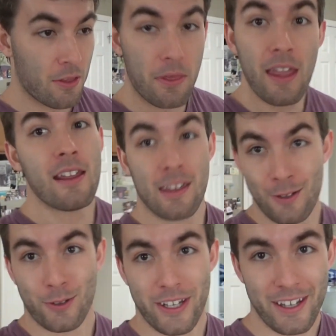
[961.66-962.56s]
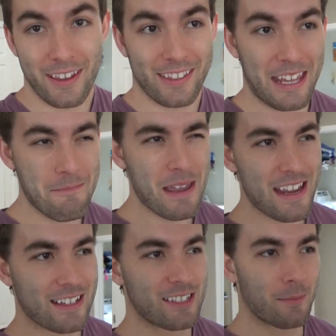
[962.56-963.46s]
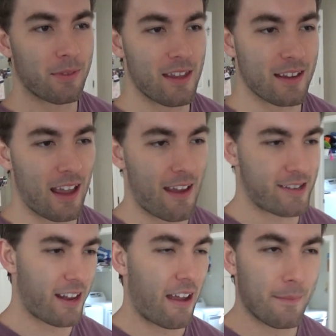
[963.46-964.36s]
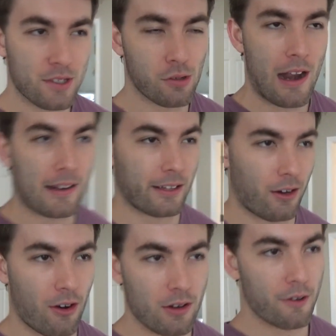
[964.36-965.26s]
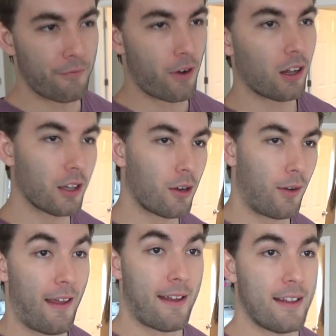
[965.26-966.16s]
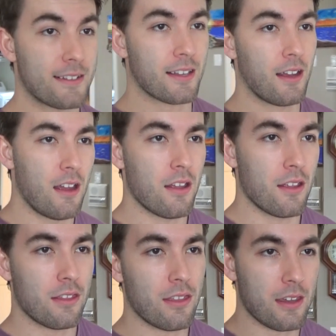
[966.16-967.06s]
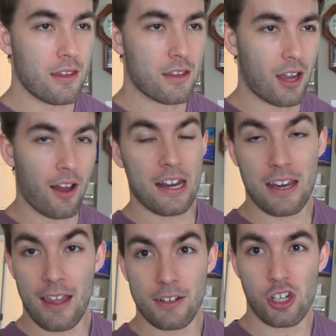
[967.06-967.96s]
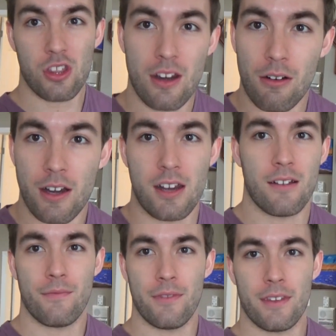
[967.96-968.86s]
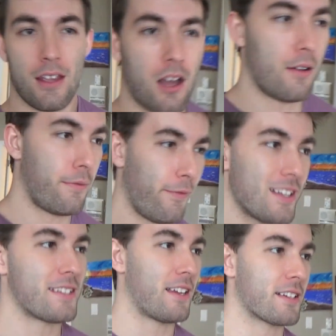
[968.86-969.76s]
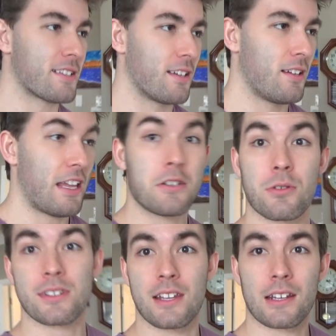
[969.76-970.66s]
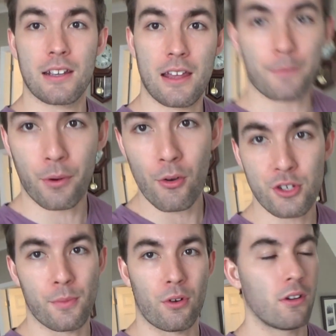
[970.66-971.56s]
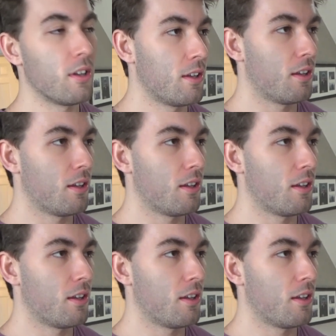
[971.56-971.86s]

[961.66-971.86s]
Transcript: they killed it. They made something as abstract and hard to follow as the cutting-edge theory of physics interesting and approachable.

----------

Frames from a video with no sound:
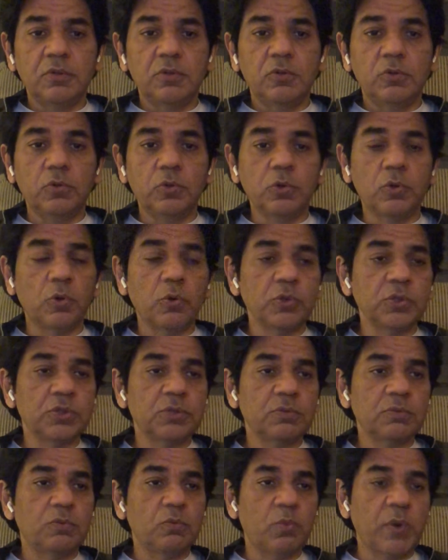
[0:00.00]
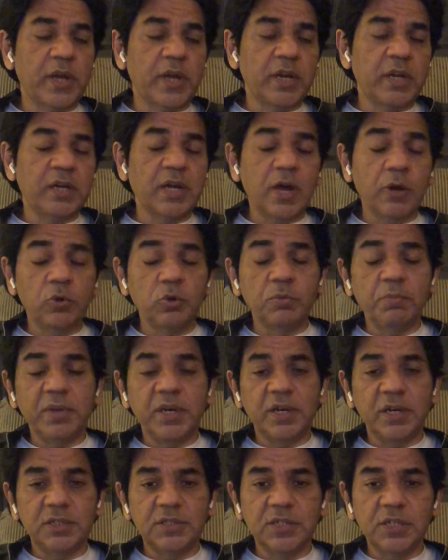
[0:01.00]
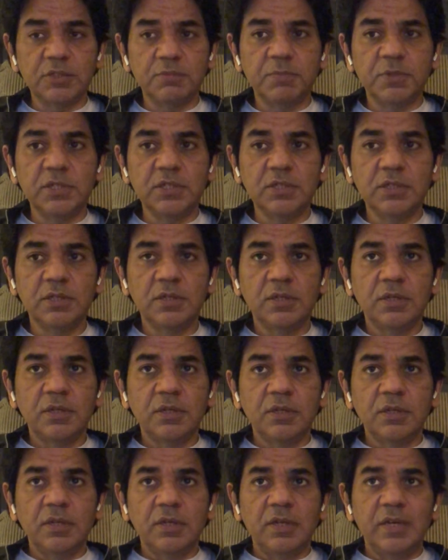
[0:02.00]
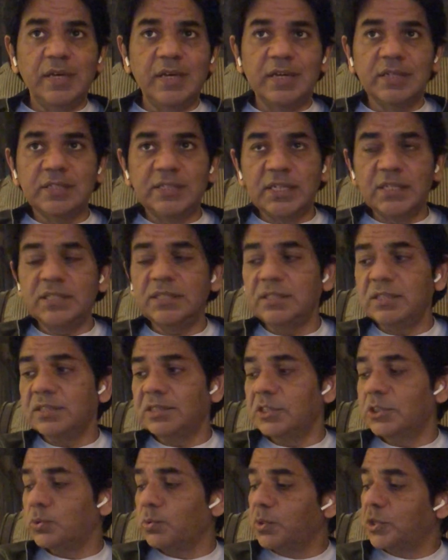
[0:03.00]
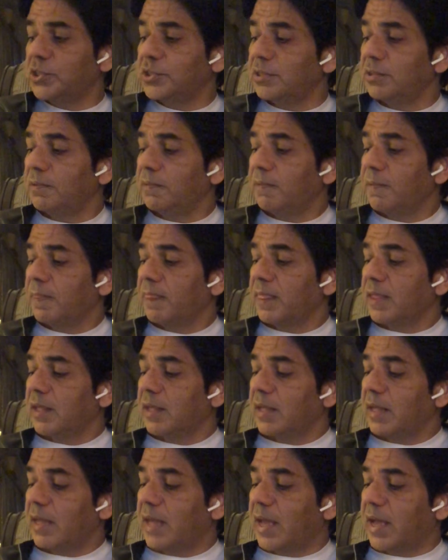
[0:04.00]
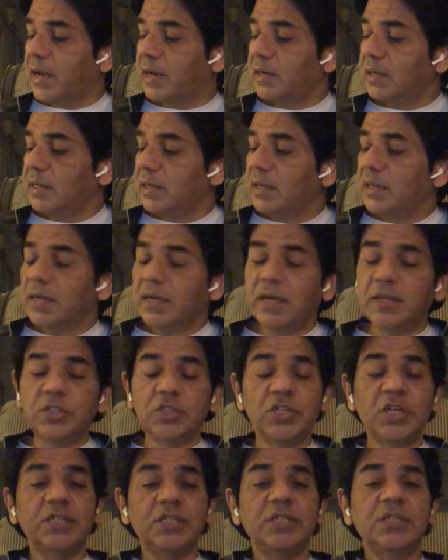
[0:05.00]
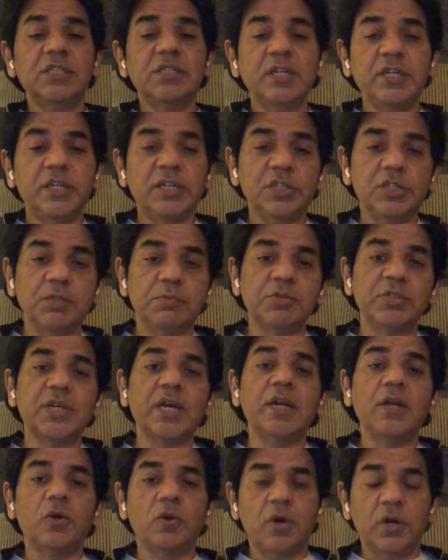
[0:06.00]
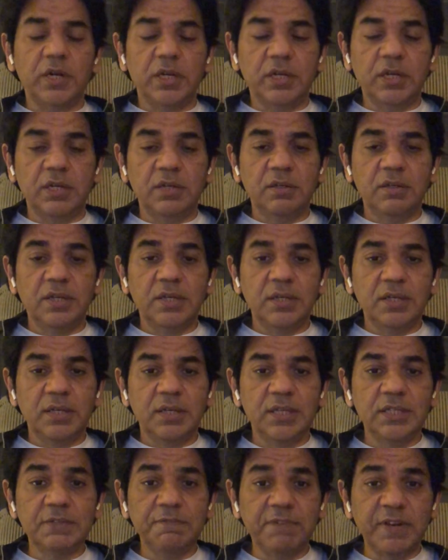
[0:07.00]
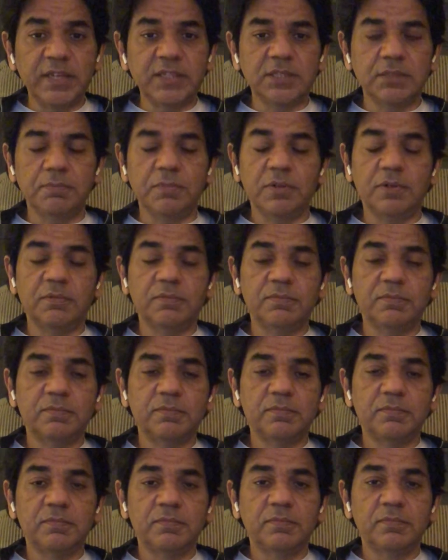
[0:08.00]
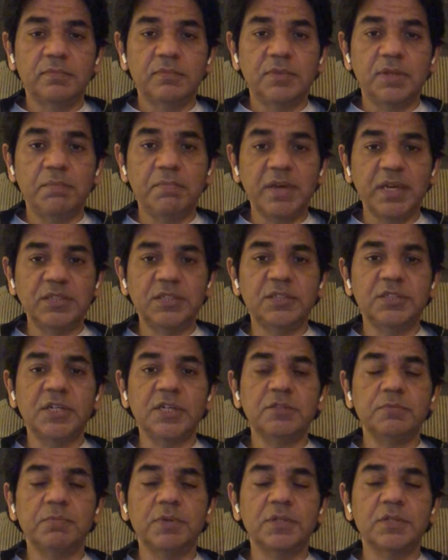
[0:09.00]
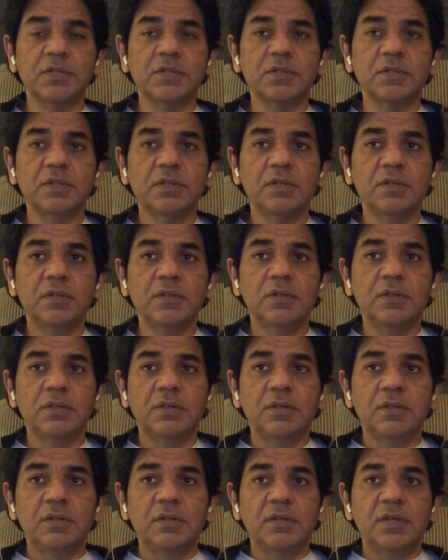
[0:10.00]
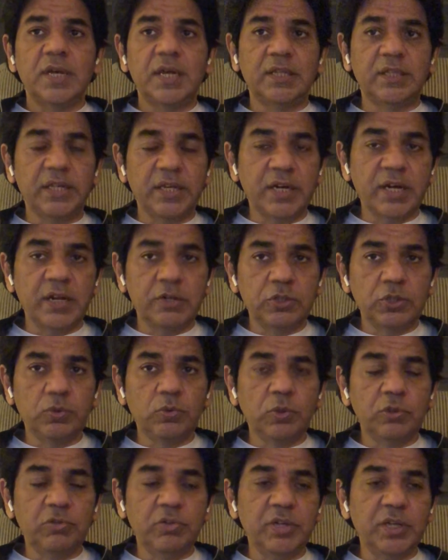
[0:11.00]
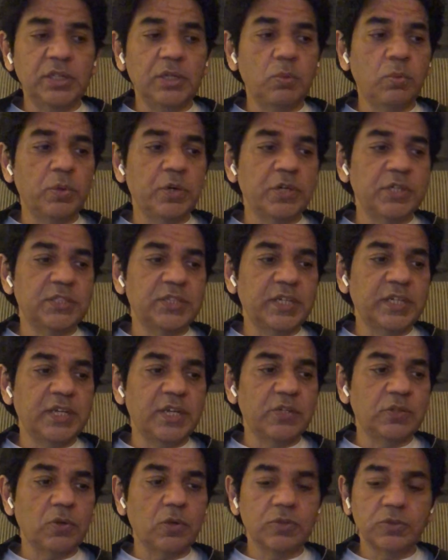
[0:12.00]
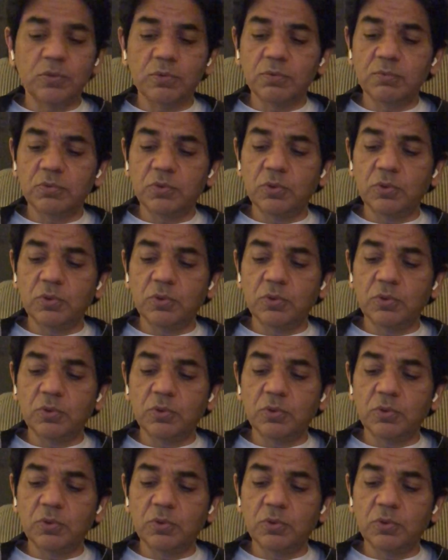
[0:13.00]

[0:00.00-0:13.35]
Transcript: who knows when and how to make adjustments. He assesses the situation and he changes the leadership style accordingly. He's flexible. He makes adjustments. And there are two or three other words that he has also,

----------

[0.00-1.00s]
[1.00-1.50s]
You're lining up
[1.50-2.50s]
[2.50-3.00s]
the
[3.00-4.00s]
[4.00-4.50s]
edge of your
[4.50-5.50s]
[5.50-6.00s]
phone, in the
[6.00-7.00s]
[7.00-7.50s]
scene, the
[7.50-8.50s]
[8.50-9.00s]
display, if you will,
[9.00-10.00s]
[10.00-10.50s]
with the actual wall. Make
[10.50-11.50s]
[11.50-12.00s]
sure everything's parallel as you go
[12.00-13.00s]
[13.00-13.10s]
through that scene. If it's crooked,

----------

- Activity
Set the pictures aside and retype exactly the lines above from the line with "Frames from a" to the line with "Transcript: who knows", both included, adding no others.

- Response
Frames from a video with no sound:
[0:00.00]
[0:01.00]
[0:02.00]
[0:03.00]
[0:04.00]
[0:05.00]
[0:06.00]
[0:07.00]
[0:08.00]
[0:09.00]
[0:10.00]
[0:11.00]
[0:12.00]
[0:13.00]

[0:00.00-0:13.35]
Transcript: who knows when and how to make adjustments. He assesses the situation and he changes the leadership style accordingly. He's flexible. He makes adjustments. And there are two or three other words that he has also,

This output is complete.